Torno con piacere su un tema che mi preme molto partendo da un commento di ilpiac sul post dedicato a “vendere il social” in risposta al mio sollecitare una figura o un ente che accrediti i professionisti del social media marketing in Italia, non solo lato “etico” come fatto da wommi dell’amico Stefano Vitta (tra gli altri) ma anche e soprattutto per competenze. Veniamo al commento:
Sul ruolo di accreditatore di competenza “super partes” ho qualche dubbio.
Mi spiego meglio: è veramente necessario cioè l’unica via percorribile per assicurare la qualità al cliente o comunque a chi si rivolge al professionista “certificato”?
Mi faccio questa domanda perché, a mio modesto avviso, almeno qui da noi c’è un amore troppo viscerale per certificazioni/certificatori/albi di settore. Insomma, ammettendo che tutto questo abbia il fine precipuo di garantire la qualità e la professionalità, il rischio è però di costruire troppe “caste” e circoli ristretti che poi, alla prova dei fatti, spesso non garantiscono tanto i clienti/i terzi quanto gli stessi appartenenti 😉
Non esisterà un’altra via, diversa dall’albo e dalla certificazione, per garantire la competenza?
Ovvio, è una domanda che mi pongo e la risposta potrebbe benissimo essere un sonoro “no”.
Io non credo e non voglio credere che la compilazione di un test on line a crocette possa garantire la professionalità di una persona, mi sembra però ormai palese che gli equilibri di potere in questo mondo, come forse nel mondo in generale, non sono assolutamente definiti. Individuo almeno tre attori:
- quelli che si sono fatti da soli: consulenti o super consulenti che con passione e voglia hanno costruito una competenza e sull’onda della stessa hanno sviluppato il proprio business.
- le agenzie: realtà di vario tipo che hanno intravisto nel social un’opportunità lavorando su cross selling e up selling sui propri clienti.
- i superconsulenti: figure poliedriche e già “quotate” in altri mondi anche interni all’advertising che si accreditano come esperti grazie alla migrazione delle proprie esperienze da altri mondi ai social media.
Fin qui niente da dire, il mio dubbio però è legato alle dinamiche commerciali del social media marketing ed in particolare al fatto che visto che in questo mondo non esistono costi di entrata e non hanno valore esperienze pregresse (perchè nessuno ha esperienza su una cosa cosi nuova), esperienze che possono invece contare ad esempio nell’adv tradizionale, mi chiedo: i più bravi a fare social media marketing sono davvero quelli al lavoro sui clienti migliori? Sono loro a gestire i progetti più belli, interessanti, di valore? E ancora sono i progetti dei clienti più grandi quelli di maggior valore? Ne dubito..
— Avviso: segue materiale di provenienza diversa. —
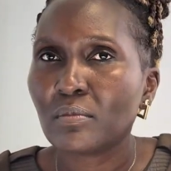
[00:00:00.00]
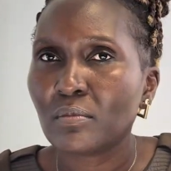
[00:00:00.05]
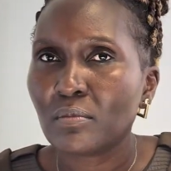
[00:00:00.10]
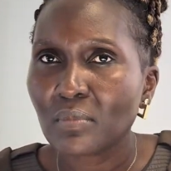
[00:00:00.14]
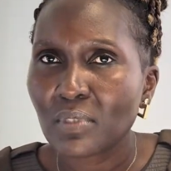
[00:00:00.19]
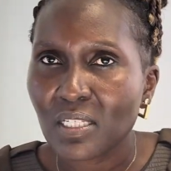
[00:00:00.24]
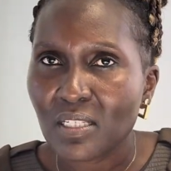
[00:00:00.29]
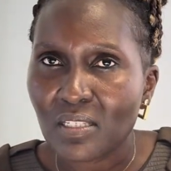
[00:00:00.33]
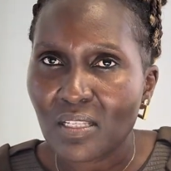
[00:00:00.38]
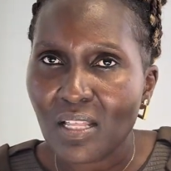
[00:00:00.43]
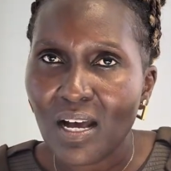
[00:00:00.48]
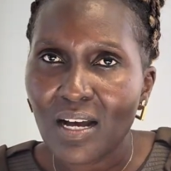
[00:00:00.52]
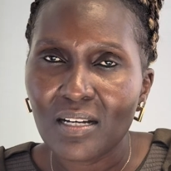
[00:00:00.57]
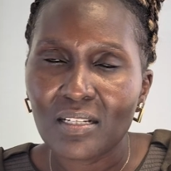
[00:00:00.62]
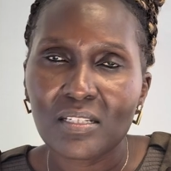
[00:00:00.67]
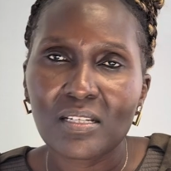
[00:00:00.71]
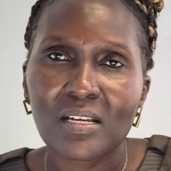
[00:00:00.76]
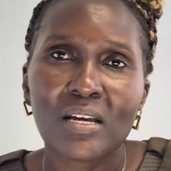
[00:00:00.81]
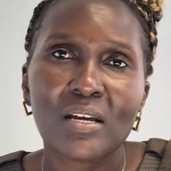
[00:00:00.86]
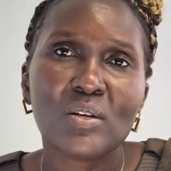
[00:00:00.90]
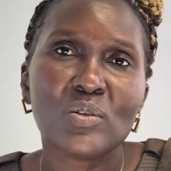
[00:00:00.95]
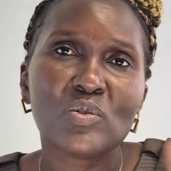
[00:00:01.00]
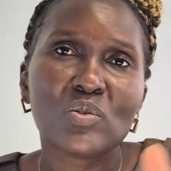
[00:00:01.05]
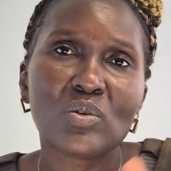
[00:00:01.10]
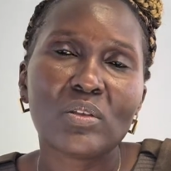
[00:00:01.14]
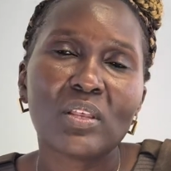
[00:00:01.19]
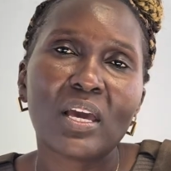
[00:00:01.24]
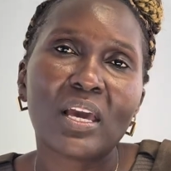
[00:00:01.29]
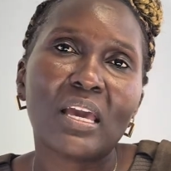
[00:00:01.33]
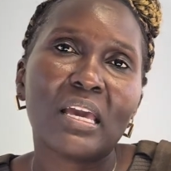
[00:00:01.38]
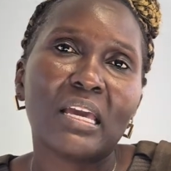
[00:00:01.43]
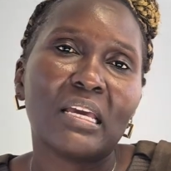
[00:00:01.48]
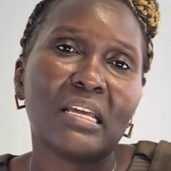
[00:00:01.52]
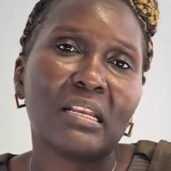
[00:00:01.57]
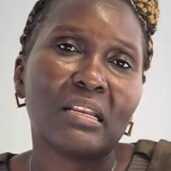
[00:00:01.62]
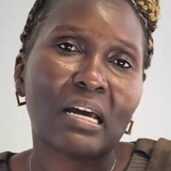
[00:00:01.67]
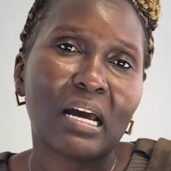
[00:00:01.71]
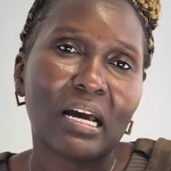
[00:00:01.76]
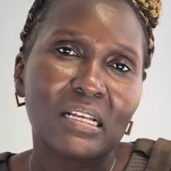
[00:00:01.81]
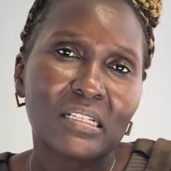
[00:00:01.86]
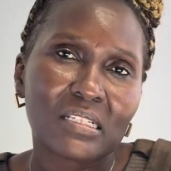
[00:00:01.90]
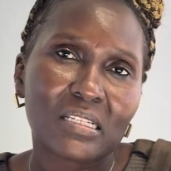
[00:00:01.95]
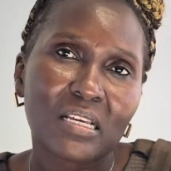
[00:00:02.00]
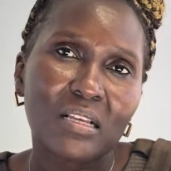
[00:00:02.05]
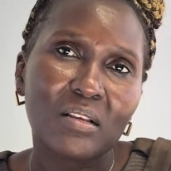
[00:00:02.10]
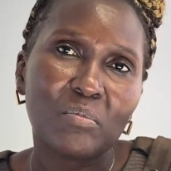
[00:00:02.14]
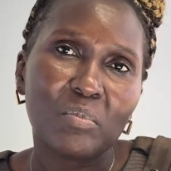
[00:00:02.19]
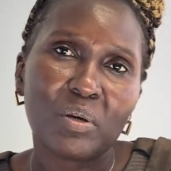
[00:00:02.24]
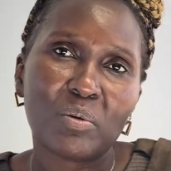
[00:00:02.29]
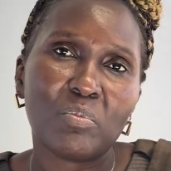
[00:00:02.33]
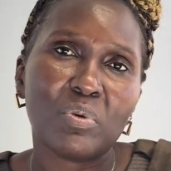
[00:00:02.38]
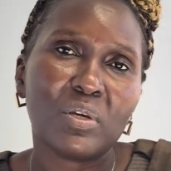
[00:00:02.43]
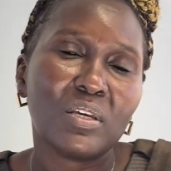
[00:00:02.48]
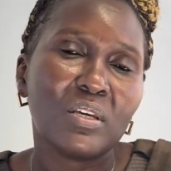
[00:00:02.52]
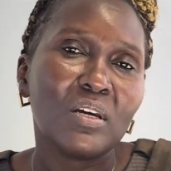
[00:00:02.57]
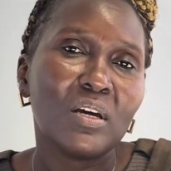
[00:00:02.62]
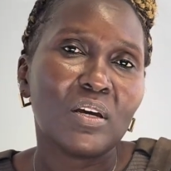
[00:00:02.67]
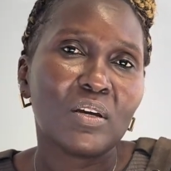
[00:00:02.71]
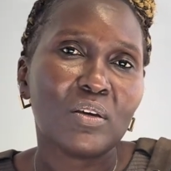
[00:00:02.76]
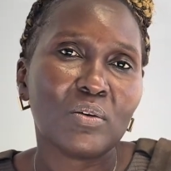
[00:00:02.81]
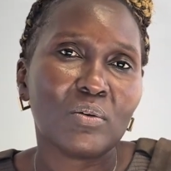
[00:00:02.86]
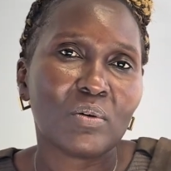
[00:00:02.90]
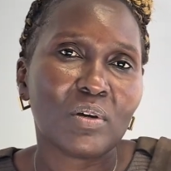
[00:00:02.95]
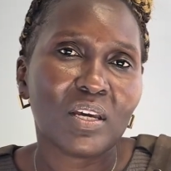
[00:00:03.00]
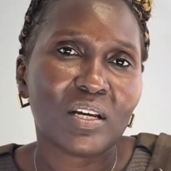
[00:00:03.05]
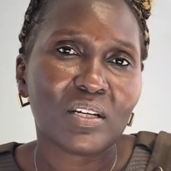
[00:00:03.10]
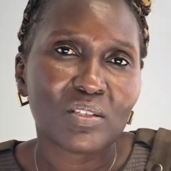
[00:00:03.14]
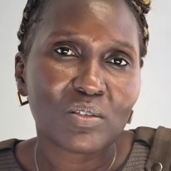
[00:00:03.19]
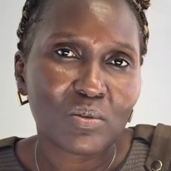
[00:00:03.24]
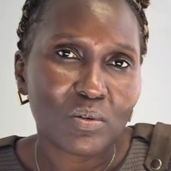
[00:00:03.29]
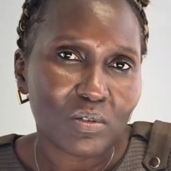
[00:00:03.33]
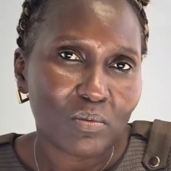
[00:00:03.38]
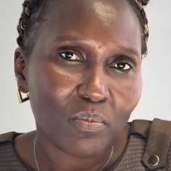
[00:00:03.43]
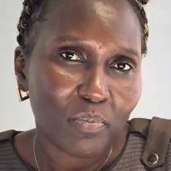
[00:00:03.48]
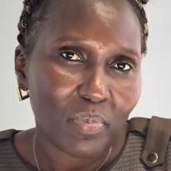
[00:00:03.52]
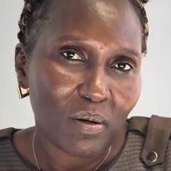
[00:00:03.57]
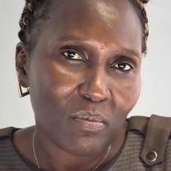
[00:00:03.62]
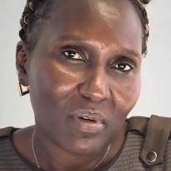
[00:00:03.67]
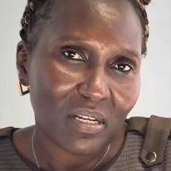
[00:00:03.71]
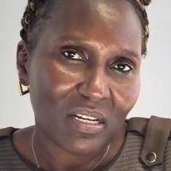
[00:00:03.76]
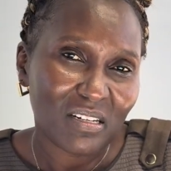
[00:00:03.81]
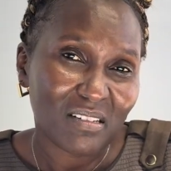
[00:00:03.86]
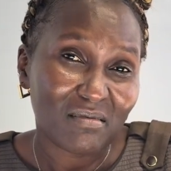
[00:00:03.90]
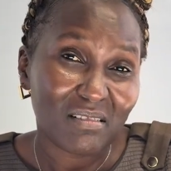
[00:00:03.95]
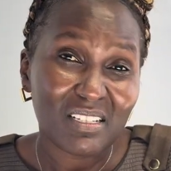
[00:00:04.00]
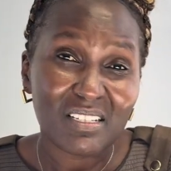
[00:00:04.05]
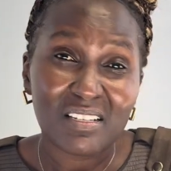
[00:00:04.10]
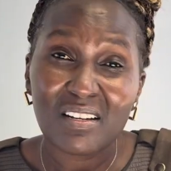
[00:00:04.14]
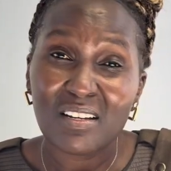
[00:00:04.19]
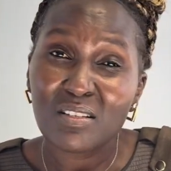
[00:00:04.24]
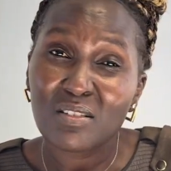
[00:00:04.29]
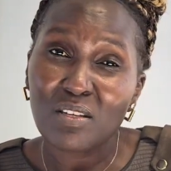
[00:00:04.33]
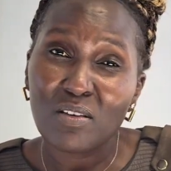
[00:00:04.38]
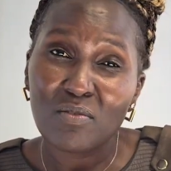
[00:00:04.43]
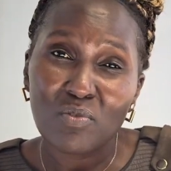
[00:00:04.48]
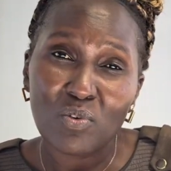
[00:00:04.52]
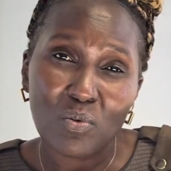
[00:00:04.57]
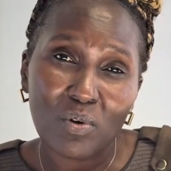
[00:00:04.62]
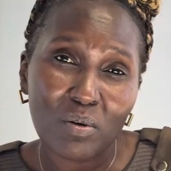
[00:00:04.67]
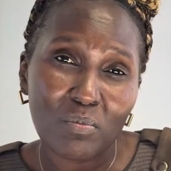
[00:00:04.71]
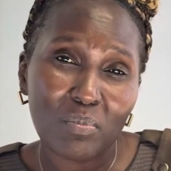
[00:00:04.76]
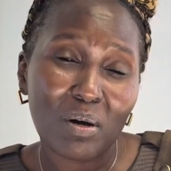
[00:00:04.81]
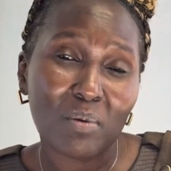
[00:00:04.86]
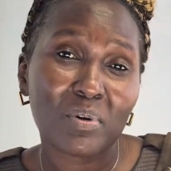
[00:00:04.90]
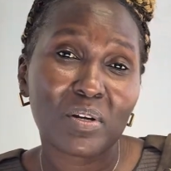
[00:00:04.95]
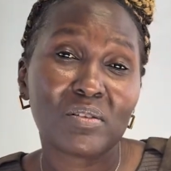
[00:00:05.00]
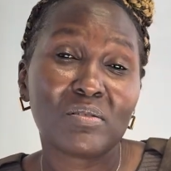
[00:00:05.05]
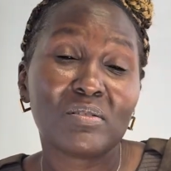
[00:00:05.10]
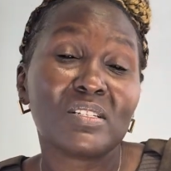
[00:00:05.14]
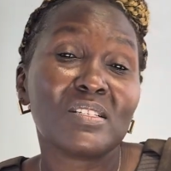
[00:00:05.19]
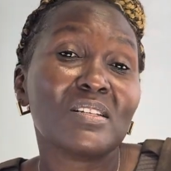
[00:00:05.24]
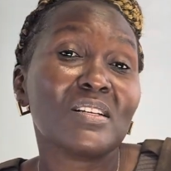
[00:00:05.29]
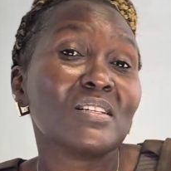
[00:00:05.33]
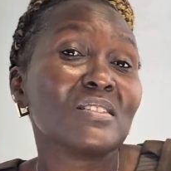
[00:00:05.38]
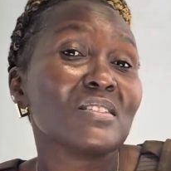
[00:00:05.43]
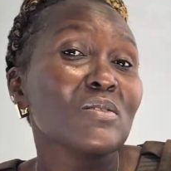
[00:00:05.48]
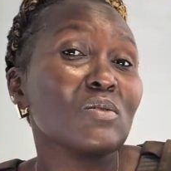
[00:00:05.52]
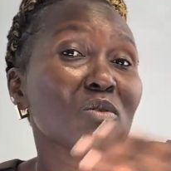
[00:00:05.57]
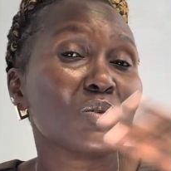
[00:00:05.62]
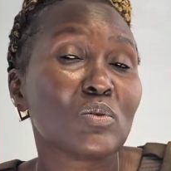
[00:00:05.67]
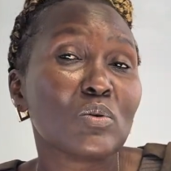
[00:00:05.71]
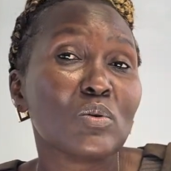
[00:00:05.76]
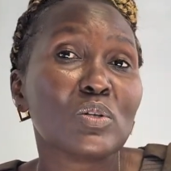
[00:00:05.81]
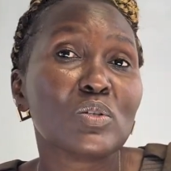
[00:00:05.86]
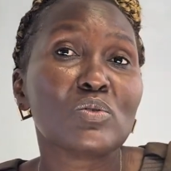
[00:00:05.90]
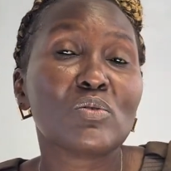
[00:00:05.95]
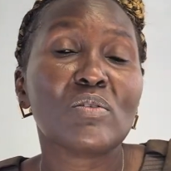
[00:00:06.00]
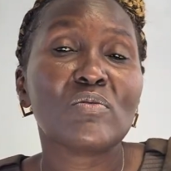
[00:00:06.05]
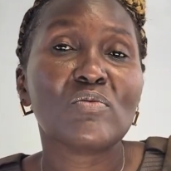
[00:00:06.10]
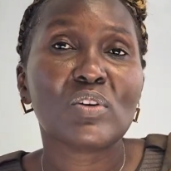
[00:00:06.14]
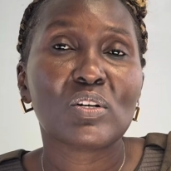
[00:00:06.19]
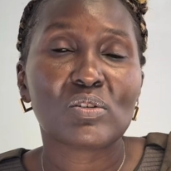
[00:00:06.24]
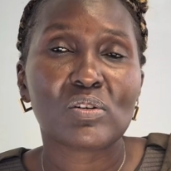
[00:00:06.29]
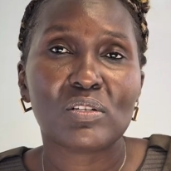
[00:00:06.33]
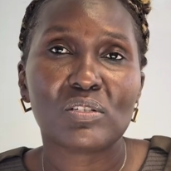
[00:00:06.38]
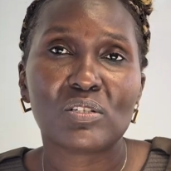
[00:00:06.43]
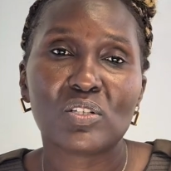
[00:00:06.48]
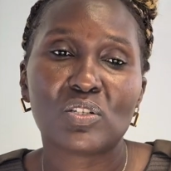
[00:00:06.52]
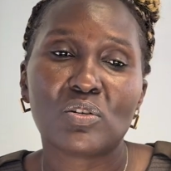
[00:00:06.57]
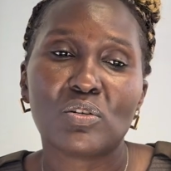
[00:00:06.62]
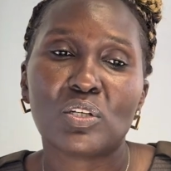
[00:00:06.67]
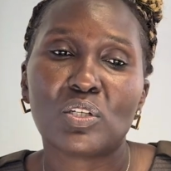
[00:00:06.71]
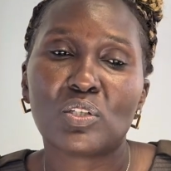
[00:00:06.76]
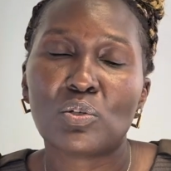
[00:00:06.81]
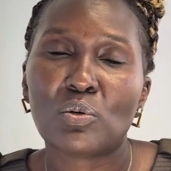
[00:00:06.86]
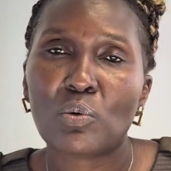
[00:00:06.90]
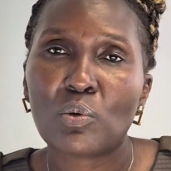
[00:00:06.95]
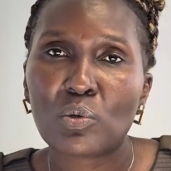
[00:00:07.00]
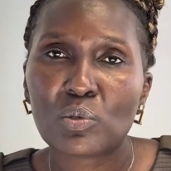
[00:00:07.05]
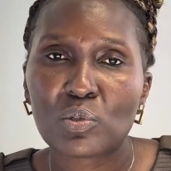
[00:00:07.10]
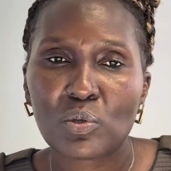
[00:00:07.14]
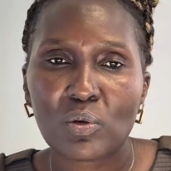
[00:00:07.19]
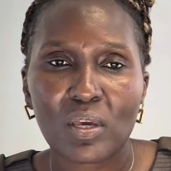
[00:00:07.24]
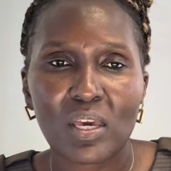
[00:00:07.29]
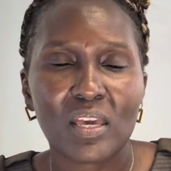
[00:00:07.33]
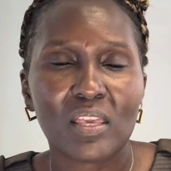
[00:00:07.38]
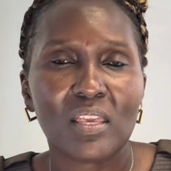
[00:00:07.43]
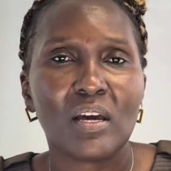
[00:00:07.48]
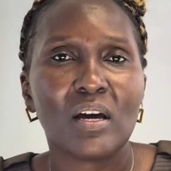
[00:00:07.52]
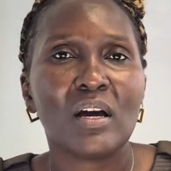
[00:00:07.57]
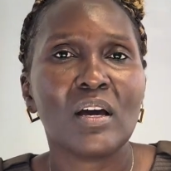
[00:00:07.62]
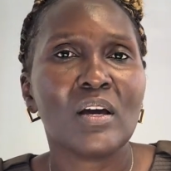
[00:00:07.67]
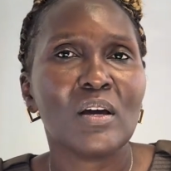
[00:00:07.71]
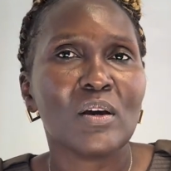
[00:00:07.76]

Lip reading: the start to the end until maybe you get your permanent residence, if you want permanent residence, or also if you're transitioning to go to Kenya,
La mia sensazione è che tutti in questo per fare il salto di qualità debbano legarsi a tre leve:
- Milano
- La presenza prezzolata ad eventi importanti
- Un’attività di PR anche “1.0” che va oltre “le conoscenze giuste” e abbraccia ad esempio una presenza sulla stampa specialistica nazionale
E’ un mondo che non mi convince ma che mi vede attore e che non rinnego. Non capisco però se esiste un’altra via rispetto “all’entrata nella club dei pochi” (qualcuno direbbe “la cricca”) e se è possibile un riconoscimento di competenze anche a piccoli che intendono restare tali o che intendono lavorare nel social dal social per il social senza puntare all’acquisizione da parte del centro media, al cliente enorme o alla sede a Milano. Ci sono altre regole per sostenere la crescita o la via tracciata è l’unica possibile?